A number of props were employed, from inflatable parade-float-size grotesques of Angus’ head and of a rotund madame, to a huge bell which Johnson struck with a mallet on “Hell’s Bells,” to some very noisy cannons used to close the encore song “For Those About to Rock (We Salute You).” Near the show’s end Angus appeared on a hydraulic platform in the middle of the audience.

In spite of all the props and equipment whizzing about, the music was as frill-free as ever. The 20-song set spanned the band’s career, including “Back in Black,” “Sin City,” “Who Made Who,” “The Jack” (a jaunty tune about contracting venereal disease), “You Shook Me All Night Long,” the mid-’70s “TNT” and “Dirty Deeds Done Dirt Cheap.” During the marginally melodic “Moneytalk,” Johnson poured buckets of “Angus dollars” (fake money bearing Young’s likeness) into the crowd, then chucked the buckets into the audience as well.

On “Jailbreak,” Angus took an extended guitar solo full of snarling, harmonic-spewing menace and long vibratoed notes that sounded remarkably like the playing of the late Free guitarist Paul Kossoff.

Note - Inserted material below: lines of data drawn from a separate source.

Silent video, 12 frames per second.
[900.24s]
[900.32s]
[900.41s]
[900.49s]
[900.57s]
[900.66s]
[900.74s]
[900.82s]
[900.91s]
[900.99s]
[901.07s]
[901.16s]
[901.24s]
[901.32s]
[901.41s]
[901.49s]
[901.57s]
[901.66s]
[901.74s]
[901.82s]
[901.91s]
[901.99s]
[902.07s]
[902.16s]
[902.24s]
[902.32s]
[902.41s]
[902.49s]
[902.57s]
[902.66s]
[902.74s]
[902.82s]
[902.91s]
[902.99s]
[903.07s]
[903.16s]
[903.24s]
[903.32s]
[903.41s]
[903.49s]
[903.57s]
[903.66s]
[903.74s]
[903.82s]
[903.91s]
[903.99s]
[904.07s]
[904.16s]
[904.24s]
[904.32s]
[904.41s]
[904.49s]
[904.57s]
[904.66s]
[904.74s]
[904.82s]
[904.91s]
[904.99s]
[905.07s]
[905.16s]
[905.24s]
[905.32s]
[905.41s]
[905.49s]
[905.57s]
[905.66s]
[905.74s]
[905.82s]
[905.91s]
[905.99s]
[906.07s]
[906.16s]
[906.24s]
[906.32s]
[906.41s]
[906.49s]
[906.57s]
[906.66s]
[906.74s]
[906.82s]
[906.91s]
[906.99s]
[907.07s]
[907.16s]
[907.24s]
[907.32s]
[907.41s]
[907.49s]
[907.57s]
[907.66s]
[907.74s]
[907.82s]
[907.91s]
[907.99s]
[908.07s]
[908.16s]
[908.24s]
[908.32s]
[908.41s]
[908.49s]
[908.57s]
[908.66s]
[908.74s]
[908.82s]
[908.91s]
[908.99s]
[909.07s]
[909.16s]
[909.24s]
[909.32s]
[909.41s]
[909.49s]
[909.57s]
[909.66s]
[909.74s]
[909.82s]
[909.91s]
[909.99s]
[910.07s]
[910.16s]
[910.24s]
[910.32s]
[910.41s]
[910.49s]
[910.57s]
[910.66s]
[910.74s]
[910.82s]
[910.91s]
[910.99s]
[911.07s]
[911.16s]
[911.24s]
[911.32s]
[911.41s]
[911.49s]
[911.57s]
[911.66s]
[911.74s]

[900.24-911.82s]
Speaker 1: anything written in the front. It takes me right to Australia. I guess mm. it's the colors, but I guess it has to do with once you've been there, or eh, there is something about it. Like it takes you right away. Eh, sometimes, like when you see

Angus has a reputation for mooning his audiences, and he went through a tedious, protracted striptease ritual, only to reveal a pair of shorts with the stars and stripes rather than his notorious bum. The show as a whole ran a little long as well, with its two hours and 15 minutes logging in somewhere between generous and interminable. Twenty slices of the same cake can be too much.

At least it’s a tempting, original recipe cake to begin with, which is more than can be said for opening act L.A. Guns, which sounded just like any of 8,000 identical pouting metal-lite bands now primping in the L.A. basin. They sure had their sensitive semi-acoustic ballad, “The Ballad of Jane,” along with all the other rote notes and postures.